Hi-hat + Bass Drum & Counting

Once you can do that, throw in a snare drum on 2 & 4 and you’re all set to rock!

Full Groove + Counting

Taking It Further

If you’re trying to learn the song Monsters by Shinedown then you’ll need this variation on the groove:

Groove of the week #9 + extra bass drum

Adding an additional bass drum on the “ah” of 4 gives the groove a little extra forward momentum. Listen to the song and try to hear where it happens.

If you’re trying to play This Love by Maroon 5, then you’ll need to be able to add an open hi-hat on the “&” of 4, like so:

Groove of the week 9 + open hi-hat

You’ll hear the open hi-hat every other bar in the song.
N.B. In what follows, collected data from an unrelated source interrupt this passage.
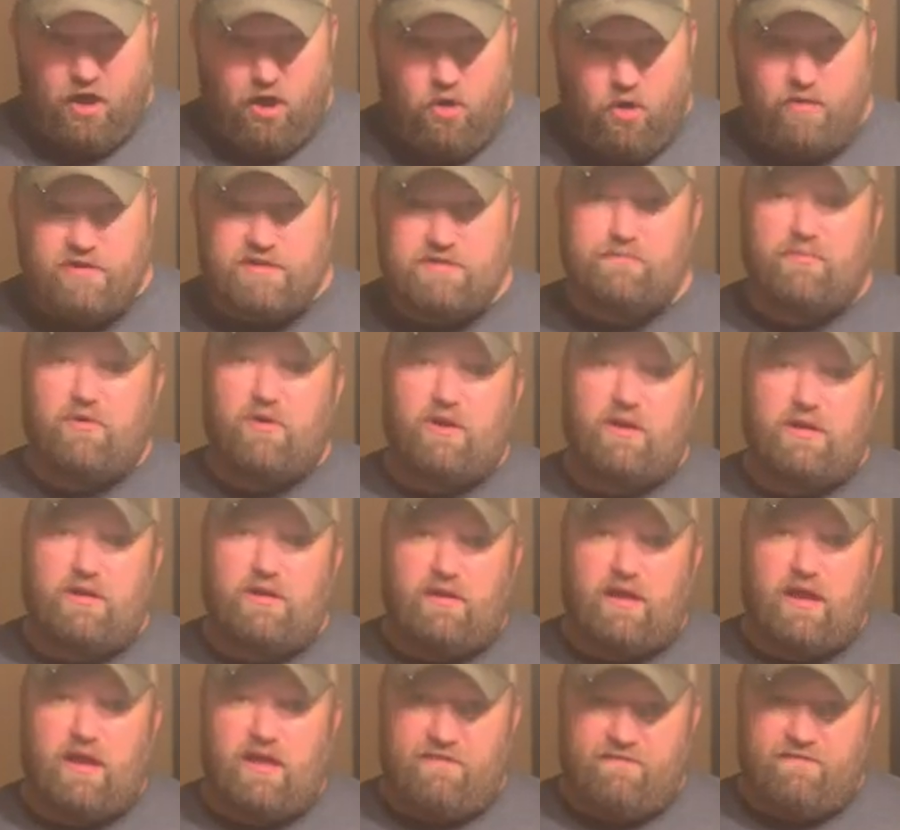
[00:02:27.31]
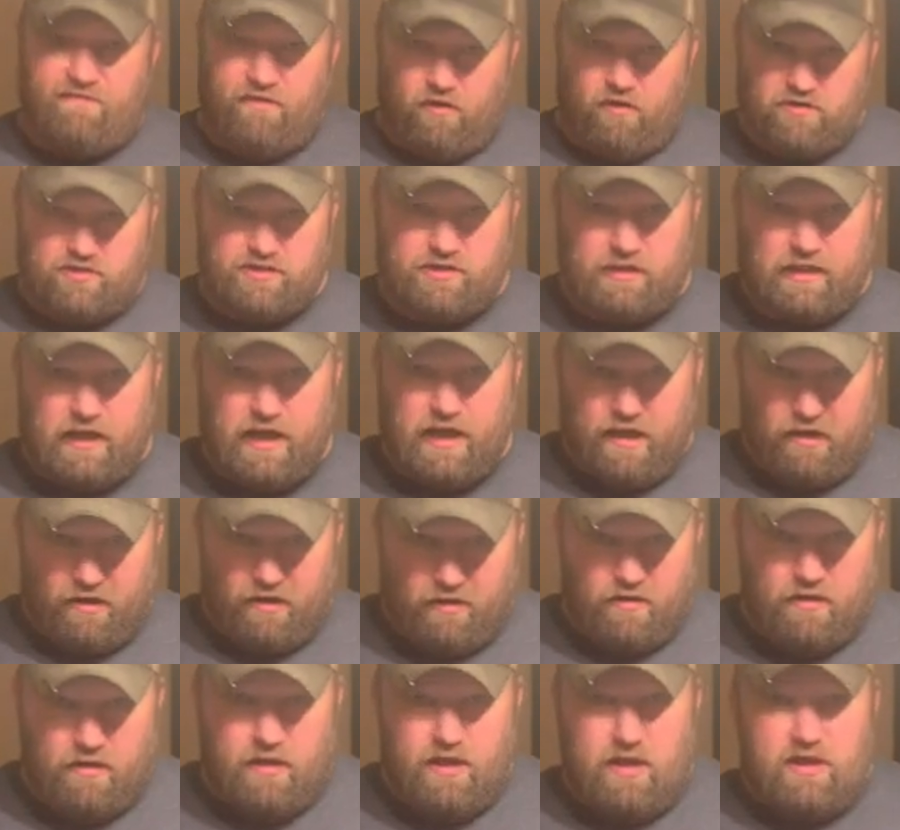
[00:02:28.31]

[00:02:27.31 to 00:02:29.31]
always put a first layer.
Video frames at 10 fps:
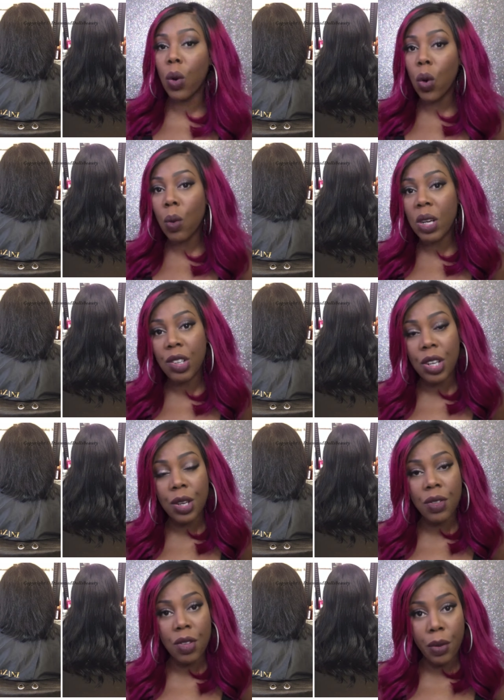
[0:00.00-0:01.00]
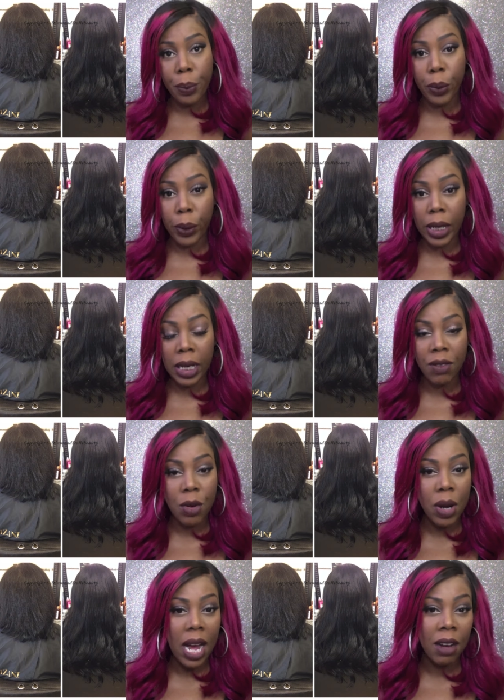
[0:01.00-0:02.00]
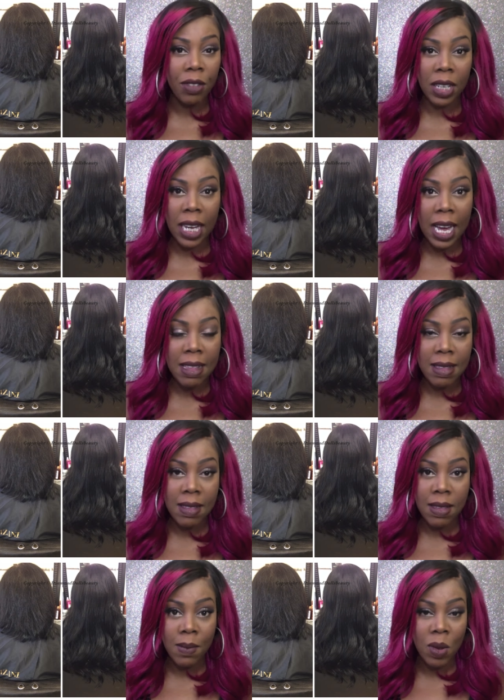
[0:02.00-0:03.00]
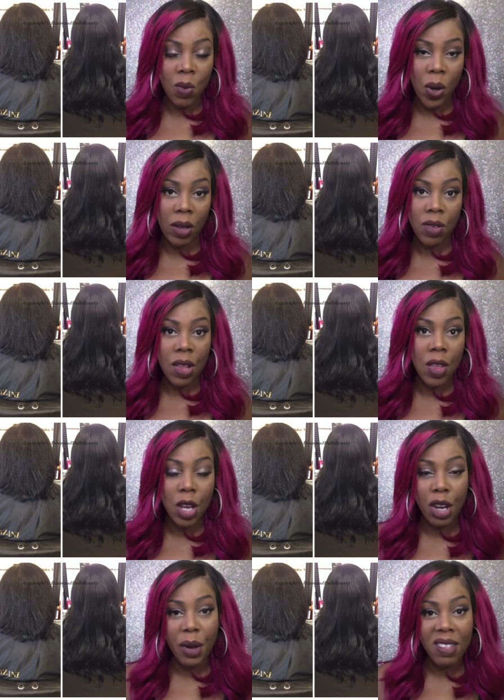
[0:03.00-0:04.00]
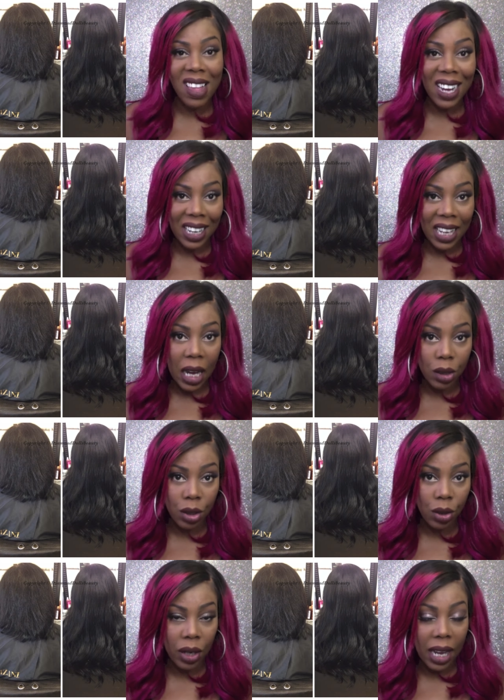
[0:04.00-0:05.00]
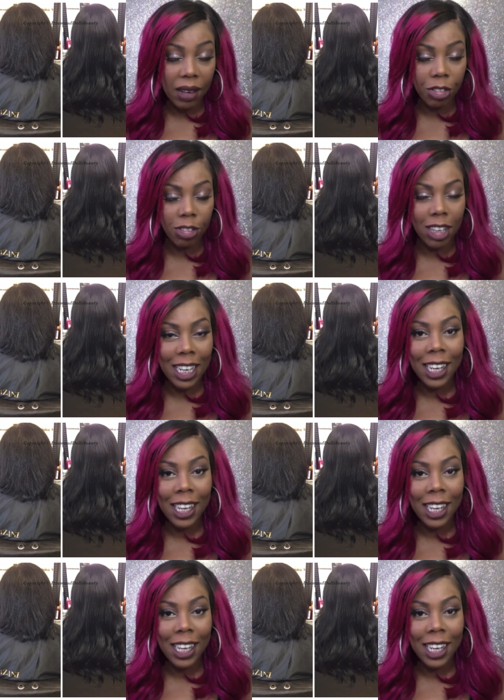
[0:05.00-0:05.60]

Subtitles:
always show you the support and give you an aftercare system as well so that you know exactly how to look after it.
Another variation that you’ll need for the This Love is this one – you’ll hear it at the end of each chorus and during the bridge.

Add some crashes to the bass drum

In this variation the hi-hat is replaced with crashes that copy the bass drum pattern. This is a cool way to create interesting variations on a groove. Substitute the crash for the bell of the ride cymbal or a stack and it creates more options. Try the whole of groove 9 like this:

Ride bell copying bass drum

Try playing 2 bars of the groove normally & then 2 bars with the right hand following the right foot. To hear this idea in action listen to Absolution Blues by Coverdale Page.